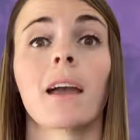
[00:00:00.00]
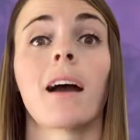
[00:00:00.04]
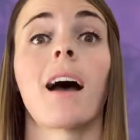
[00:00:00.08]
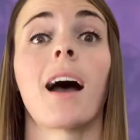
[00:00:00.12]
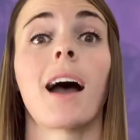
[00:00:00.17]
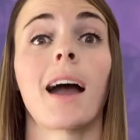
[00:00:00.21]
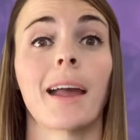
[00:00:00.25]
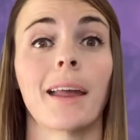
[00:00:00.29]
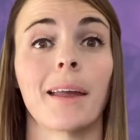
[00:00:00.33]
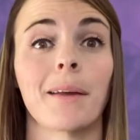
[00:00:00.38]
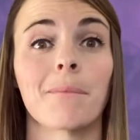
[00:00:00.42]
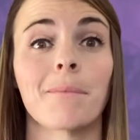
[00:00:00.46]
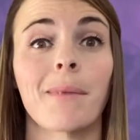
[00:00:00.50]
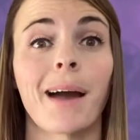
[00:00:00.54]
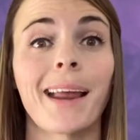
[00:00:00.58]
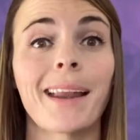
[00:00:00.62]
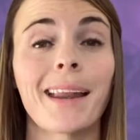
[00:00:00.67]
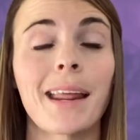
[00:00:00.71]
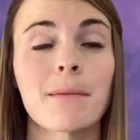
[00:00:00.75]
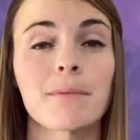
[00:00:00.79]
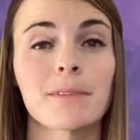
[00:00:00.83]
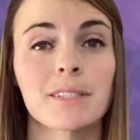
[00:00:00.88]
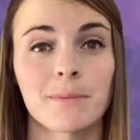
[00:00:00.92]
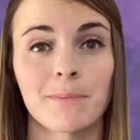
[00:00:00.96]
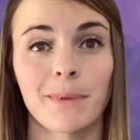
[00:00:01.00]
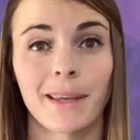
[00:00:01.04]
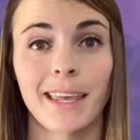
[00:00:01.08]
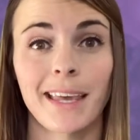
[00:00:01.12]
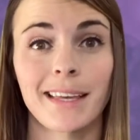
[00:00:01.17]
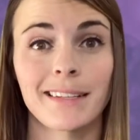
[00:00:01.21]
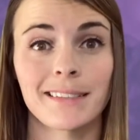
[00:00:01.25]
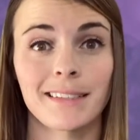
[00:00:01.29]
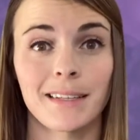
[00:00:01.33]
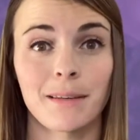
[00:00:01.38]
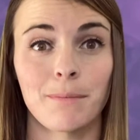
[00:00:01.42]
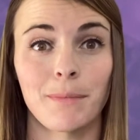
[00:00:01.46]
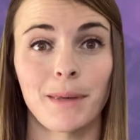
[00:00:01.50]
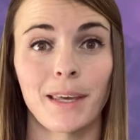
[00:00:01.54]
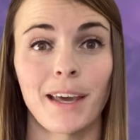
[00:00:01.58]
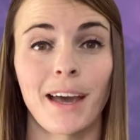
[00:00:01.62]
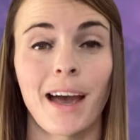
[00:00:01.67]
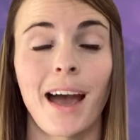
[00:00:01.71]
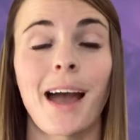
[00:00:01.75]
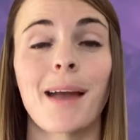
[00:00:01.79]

Hi, my name is McKenzie Miya.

---------------

What is being asked: Copy out the data verbatim, excluding the pictures.

Written solution:
[00:00:00.00]
[00:00:00.04]
[00:00:00.08]
[00:00:00.12]
[00:00:00.17]
[00:00:00.21]
[00:00:00.25]
[00:00:00.29]
[00:00:00.33]
[00:00:00.38]
[00:00:00.42]
[00:00:00.46]
[00:00:00.50]
[00:00:00.54]
[00:00:00.58]
[00:00:00.62]
[00:00:00.67]
[00:00:00.71]
[00:00:00.75]
[00:00:00.79]
[00:00:00.83]
[00:00:00.88]
[00:00:00.92]
[00:00:00.96]
[00:00:01.00]
[00:00:01.04]
[00:00:01.08]
[00:00:01.12]
[00:00:01.17]
[00:00:01.21]
[00:00:01.25]
[00:00:01.29]
[00:00:01.33]
[00:00:01.38]
[00:00:01.42]
[00:00:01.46]
[00:00:01.50]
[00:00:01.54]
[00:00:01.58]
[00:00:01.62]
[00:00:01.67]
[00:00:01.71]
[00:00:01.75]
[00:00:01.79]

Hi, my name is McKenzie Miya.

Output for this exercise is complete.